En 2002, Gene et Terrence Thornton sont les protégés du producteur du moment, Pharrell Williams, alors la moitié des Neptunes. Et leur premier album officiel, Lord Willin', porté par les singles retentissants "Grindin'" et "When The Last Time", est un succès commercial et critique. Bref, à l'aube des années 2000, Malice et Pusha T sont promis à un bel avenir, et l'on attend déjà avec impatience le prochain opus. La poisse, malheureusement, se mêle à leur carrière. En 2004, après une série de mouvements dans l'industrie de la musique, ils se retrouvent sur un nouveau label, Jive, qui ne sait trop comment promouvoir le rap rude de la fratrie.
Le duo entre alors en conflit avec sa maison de disques, ce qui repousse la sortie de leur prochain album. De dépit, en attendant que la situation se dénoue, les deux hommes de Clipse font donc parler d'eux par mixtapes exclusivement. En 2004 et 2005, et puis plus tard en 2008, ils sortent la trilogie prisée des We Got It 4 Cheap, suivant en cela le modèle popularisé peu avant par 50 Cent, Cam'Ron et les autres.
Tout comme ces derniers, ils profitent aussi de ce format pour promouvoir leur propre collectif, le Re-Up Gang, représenté par Ab-Liva et Sandman, deux rappeurs de Philadelphie. La proximité avec la démarche de la G-Unit et de Dipset est d'autant plus marquée que c'est à ces deux ensembles (et surtout au premier), que le second des trois volumes, le plus célébré, chaparde le plus d'instrumentaux.
Sur We Got It 4 Cheap Vol. 2, en effet, le Re-Up Gang ne s'exprime sur aucune musique inédite. Il s'accapare des titres récents (des tubes, mais pas que) de The Game, Tony Yayo, Juelz Santana, Ludacris, T.I., Cassidy et Common. Il rappe aussi sur des compositions plus anciennes d'Outkast, de Ghostface Killah, de Mobb Deep, de Lil' Kim, et de Showbiz and A.G. Côté musique, donc, la prise de risque est limitée : c'est du solide, de l'éprouvé. Côté paroles et raps, toutefois, Pusha T, Malice et leurs compères dynamitent tout.
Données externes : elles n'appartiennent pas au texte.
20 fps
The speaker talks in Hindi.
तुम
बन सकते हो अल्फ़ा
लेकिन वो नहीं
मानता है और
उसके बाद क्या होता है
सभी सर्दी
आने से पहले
Clipse est le groupe emblématique du cocaine rap, et cette mixtape ne le démentit pas. La pochette annonce la couleur, blanche, tout comme la consistance, poudreuse. L'art du duo (ou quatuor) est de décliner avec un maximum de styles un thème unique, la drogue, raconté de manière presque clinique, sans excuse, sans arrière-plan social, sans considération morale, sinon avec le final "Ultimate Flow". Sa conception, sa vente, la vie facile que son trafic autorise, tout cela occupe le cœur du propos, dès le saisissant "What's Up".
Ici, comme ailleurs, les frères Thornton font leur la musique empruntée, en l'occurrence celle du "Put You On The Game" conçu par Timbaland pour The Game. Mais Clipse, en vérité, n'a guère besoin d'accompagnements, comme le prouve la redoutable "Re-Up Intro", où le beat minimaliste de Ludacris s'efface presque devant la classe des raps de Malice et Pusha T, où il se résume à un faire-valoir, de même, sur d'autres morceaux, que les voix plus grasses et graves des deux autres (voire celle de Pharrell, présent aux raps à trois reprises), qui apportent aux leurs un effet de contraste.
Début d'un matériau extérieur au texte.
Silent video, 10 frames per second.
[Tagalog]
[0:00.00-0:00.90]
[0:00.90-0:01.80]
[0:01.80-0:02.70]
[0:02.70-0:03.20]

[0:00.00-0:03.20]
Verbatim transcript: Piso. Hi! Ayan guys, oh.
We Got It 4 Cheap 2, est un manifeste, l'une des pierres angulaires de cette décennie 2000 où les mixtapes vont changer de statut. Contrairement à d'autres, elle n'a cependant pas tout à fait rempli sa mission : préparer le terrain au prochain album des frères, un Hell Hath No Fury aux ventes décevantes, et pourtant, assurément, leur œuvre majeure.